In a survey study reported in JCO Oncology Practice, Jimenez et al found that half of surveyed oncologists reported sometimes or usually using reduced doses at initiation of a new systemic treatment in patients with metastatic cancer in order to potentially reduce toxicity.
Study Details
The study included an electronic survey of medical oncologists who were U.S. or international members of ASCO who indicated breast, gastrointestinal, or general oncology interest areas in their member profiles. Survey questions addressed experiences with and attitudes towards dose reduction at initiation of a new systemic therapy for patients with metastatic cancer. Among 3,099 eligible oncologists invited to participate, 367 (12%) responded. Use of dose reduction at initiation was categorized as: never; rarely (≤ 10% of the time); sometimes (10%–50% of the time); and usually (≥ 50% of the time).
Key Findings
Among the 367 oncologists, 56.6% reported using dose reduction at initiation ≥ 10% of the time to minimize toxicities. Gastrointestinal specialists were significantly more likely (overall P = .005) to use dose reduction at initiation ≥ 10% of the time (70%) vs breast specialists (50.7%) and generalists (49.6%). In analysis by age, physicians aged 40 to 49 years had the highest rate of use of dose reduction at initiation (62.9%).
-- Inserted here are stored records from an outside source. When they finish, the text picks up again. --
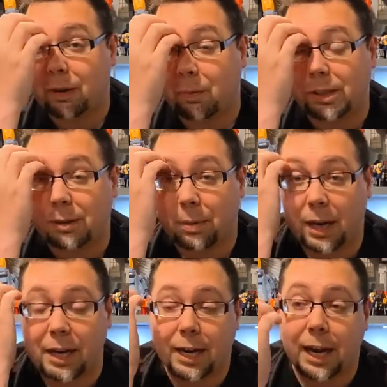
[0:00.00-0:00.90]
It wasn't a
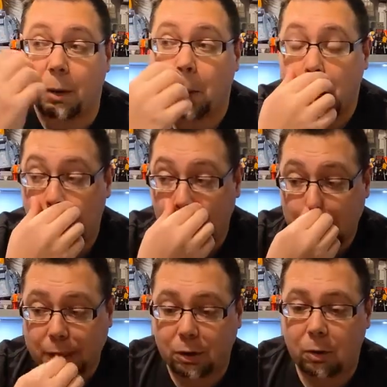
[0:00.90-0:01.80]
buy it now.
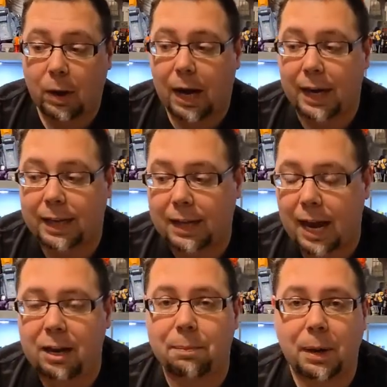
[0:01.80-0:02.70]
So I
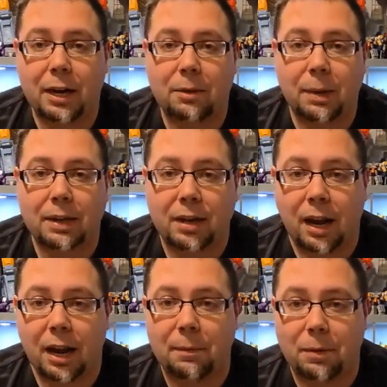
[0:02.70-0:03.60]
kind of bided my
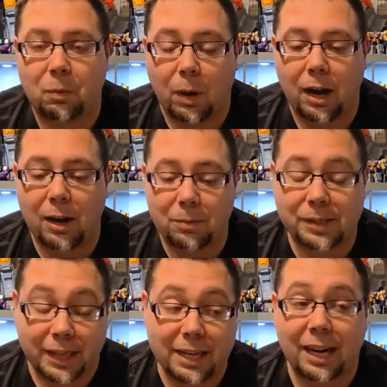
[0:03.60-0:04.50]
time, and while I
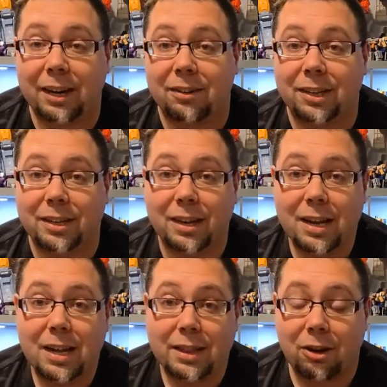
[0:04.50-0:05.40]
was in Ireland,
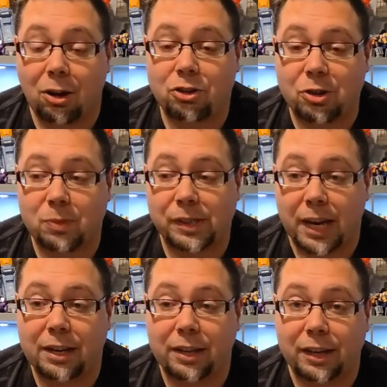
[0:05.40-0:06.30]
the auction was
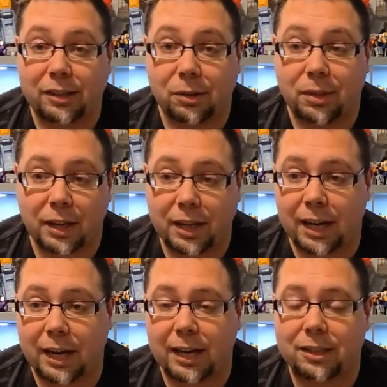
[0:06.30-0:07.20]
ending, so thank God
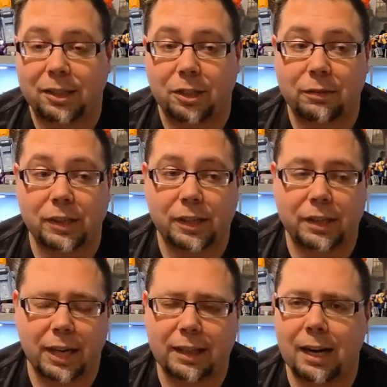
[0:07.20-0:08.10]
I had service. And
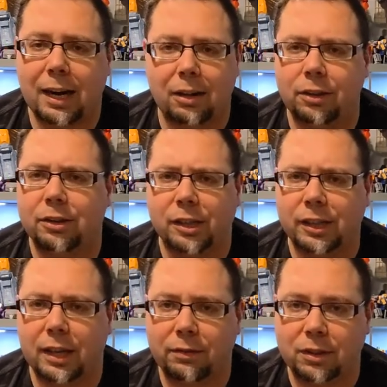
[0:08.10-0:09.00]
not that Ireland doesn't
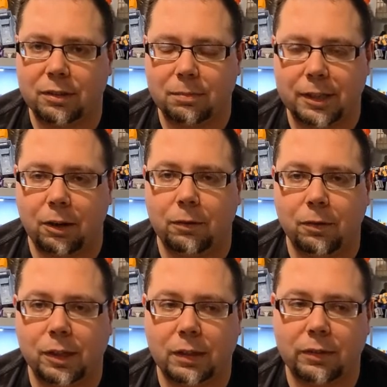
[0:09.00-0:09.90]
have good cell phone
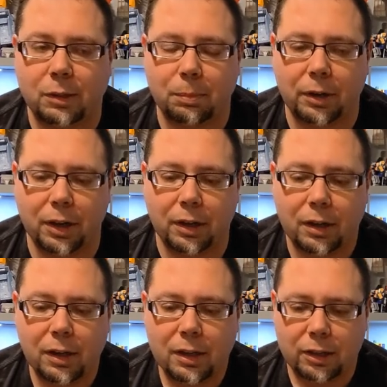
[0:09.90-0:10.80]
service, but
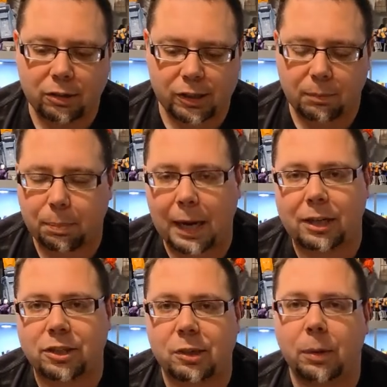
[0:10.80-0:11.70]
there are some
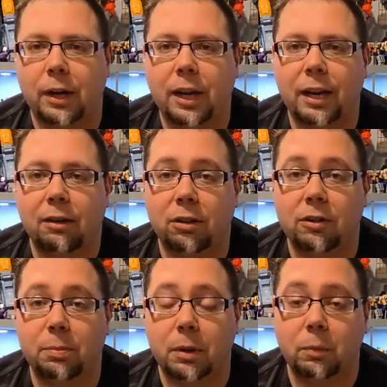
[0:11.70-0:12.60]
patches where it can get
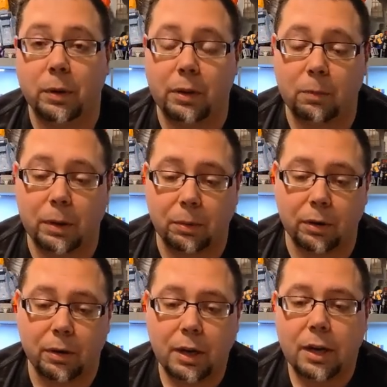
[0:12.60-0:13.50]
rough. But we
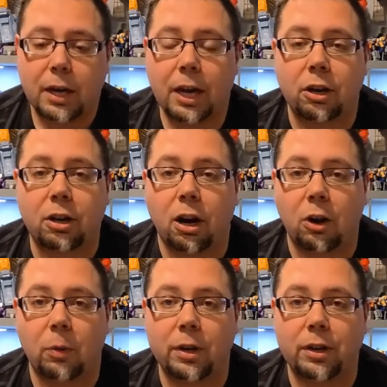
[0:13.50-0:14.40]
were in a
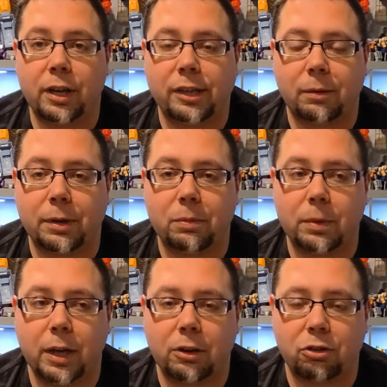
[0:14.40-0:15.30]
car one day, we
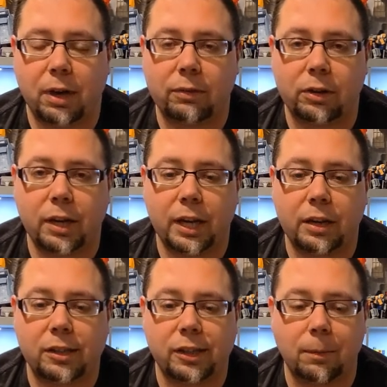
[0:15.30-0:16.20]
had a driver taking
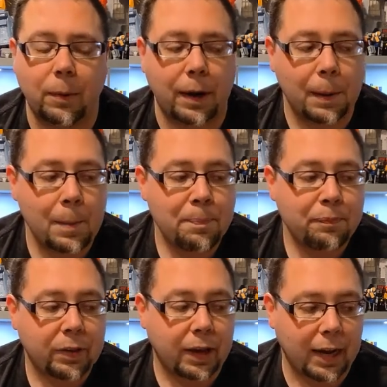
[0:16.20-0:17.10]
us somewhere,
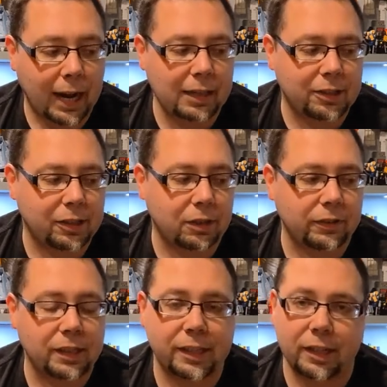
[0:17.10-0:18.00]
and I had
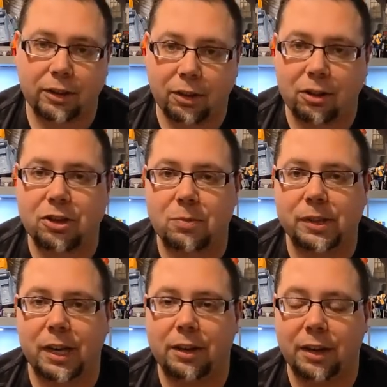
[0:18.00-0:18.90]
service, and the auction
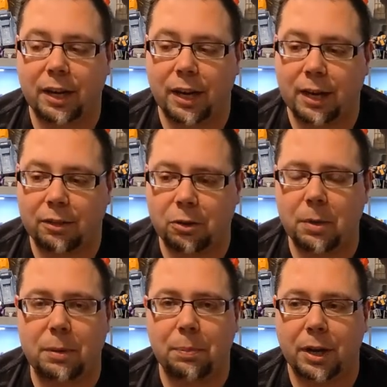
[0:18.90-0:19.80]
was ending, and I threw
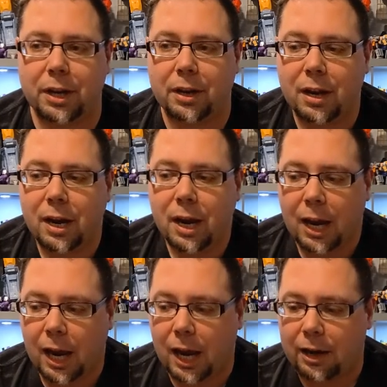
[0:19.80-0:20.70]
in a bid,
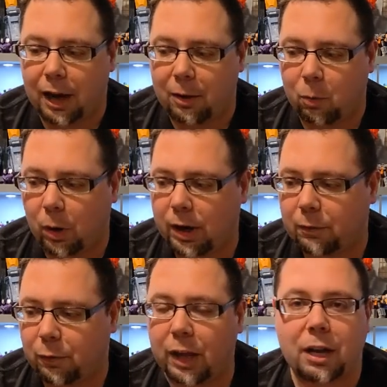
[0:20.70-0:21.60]
and I won it
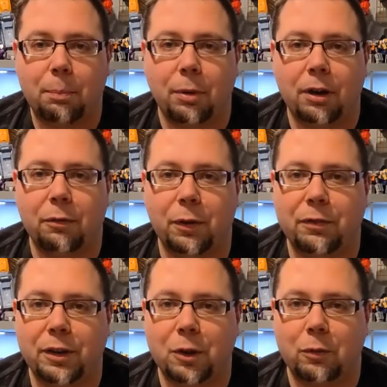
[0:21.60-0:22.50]
for like
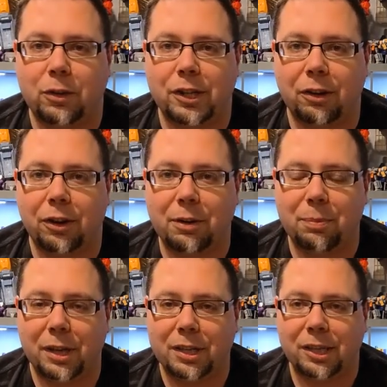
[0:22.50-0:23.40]
$1.50 over starting
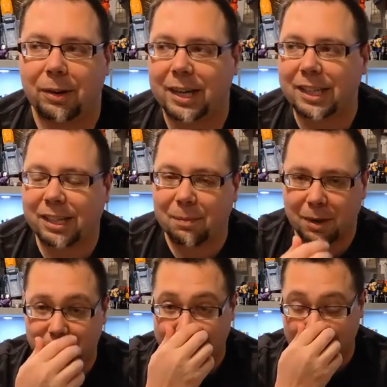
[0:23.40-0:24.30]
bid. So I guess the
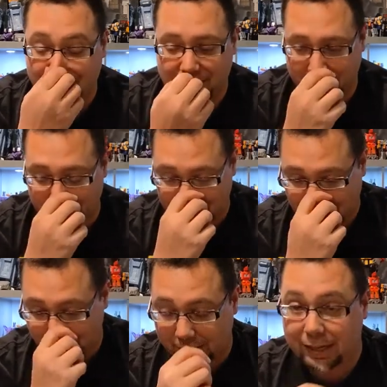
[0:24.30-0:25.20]
Marvel Comics video
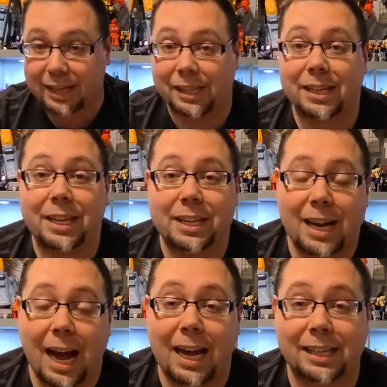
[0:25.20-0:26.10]
library isn't in
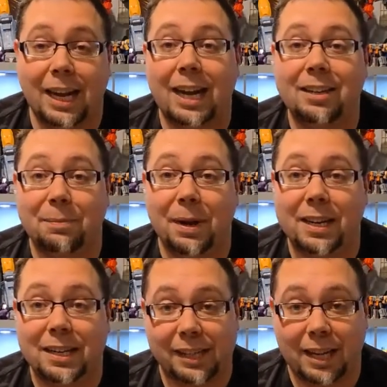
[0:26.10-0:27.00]
as high
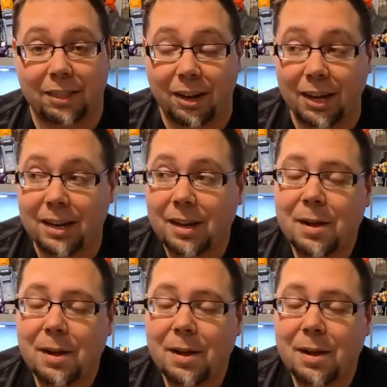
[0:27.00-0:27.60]
demand as I thought.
The most frequently cited factors considered important in influencing use of dose reduction at initiation were the patient’s medical condition (97.5%), potential side effects (90.9%), evidence from published studies or guidelines (84.7%), the physician’s prior experience with the drug (76.2%), and patient preference (51%).
Among physicians who dose reduced ≥ 10% of the time, 89% reported discussing potential tradeoffs between efficacy and toxicity with patients.
Overall,
- 97.5% of physicians agreed/strongly agreed that dose reduction at initiation can reduce the risk of side effects
- 72.3% agreed/strongly agreed that the initial dose should align with the patient’s preferences for balancing efficacy and side effects
- 64.3% agreed/strongly agreed that dose reduction at initiation is acceptable to reduce side effects at the expense of efficacy; physicians aged < 50 years were more likely to agree/strongly agree with this statement vs older physicians (P = .005).
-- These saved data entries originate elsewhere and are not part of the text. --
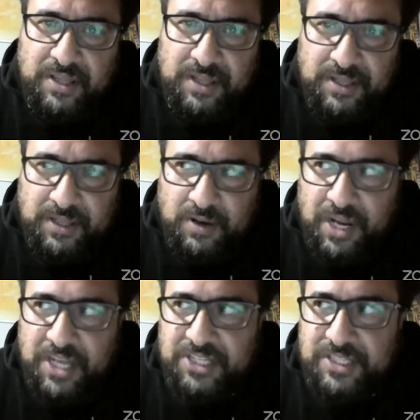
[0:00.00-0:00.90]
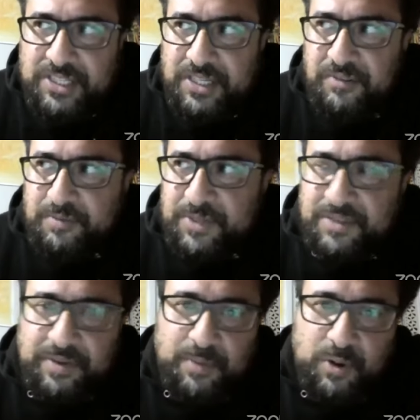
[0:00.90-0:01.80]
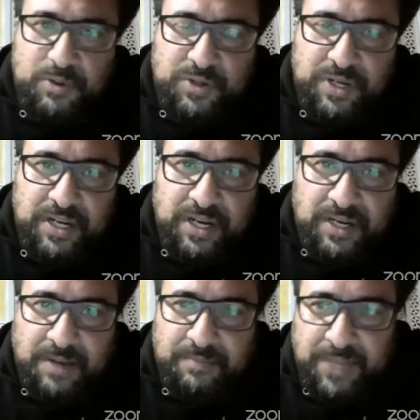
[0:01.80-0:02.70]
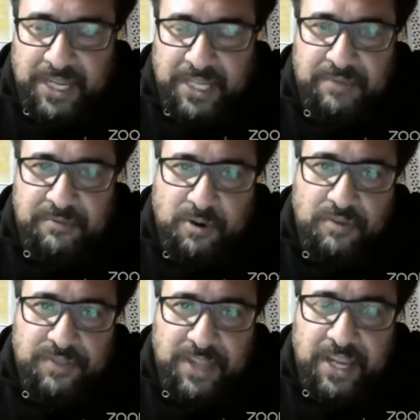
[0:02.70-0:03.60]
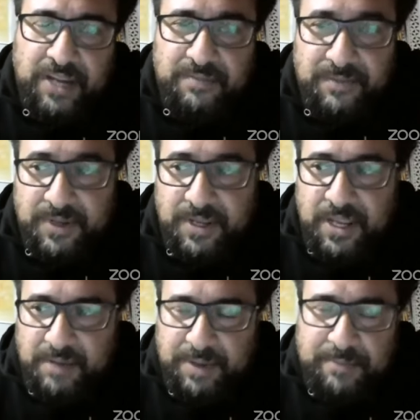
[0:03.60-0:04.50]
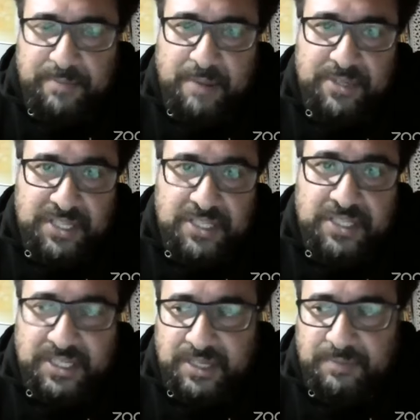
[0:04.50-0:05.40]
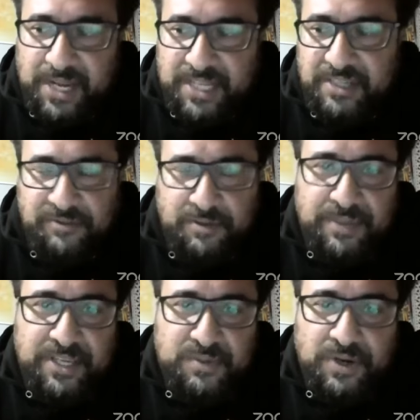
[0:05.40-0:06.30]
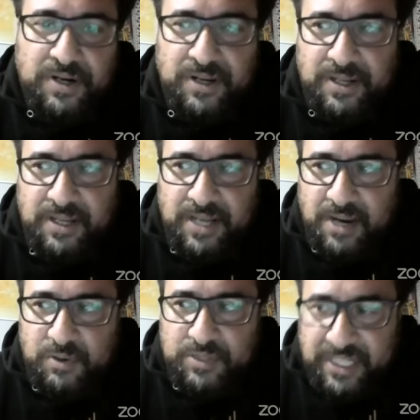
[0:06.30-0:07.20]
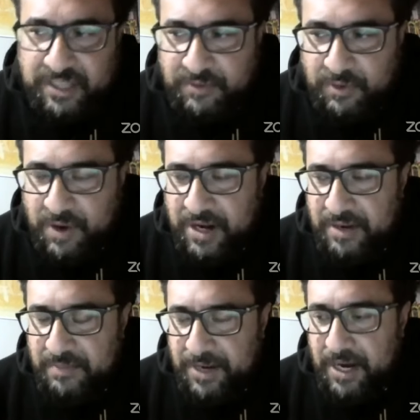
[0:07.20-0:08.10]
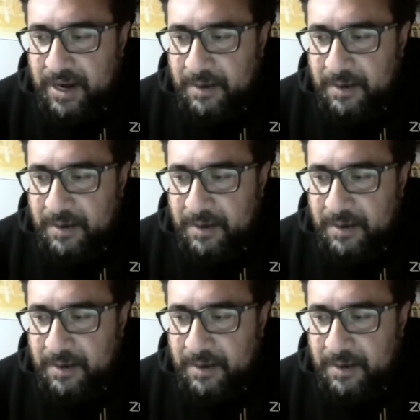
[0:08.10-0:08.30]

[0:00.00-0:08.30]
the collections of Pacific poetry, and being involved there and being published is such a blessing for me as well. I don't take that for granted, but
Overall, 89% of physicians expressed strong support for future trials to determine optimal effective dose of treatments rather than maximum tolerated dose.
The investigators concluded, “Oncology practice varies with regard to discussion and individualized selection of starting doses in the metastatic setting. This study demonstrates a need for consideration of shared decision-making regarding initial dose selection and strong support among oncologists for clinical studies to define optimal dosing and best practices for individualizing care.”
Rachel B. Jimenez, MD, of the Department of Radiation Oncology, Massachusetts General Hospital, is the corresponding author for the JCO Oncology Practice article.
Disclosure: Research support for the study was provided by ASCO. For full disclosures of the study authors, visit ascopubs.org.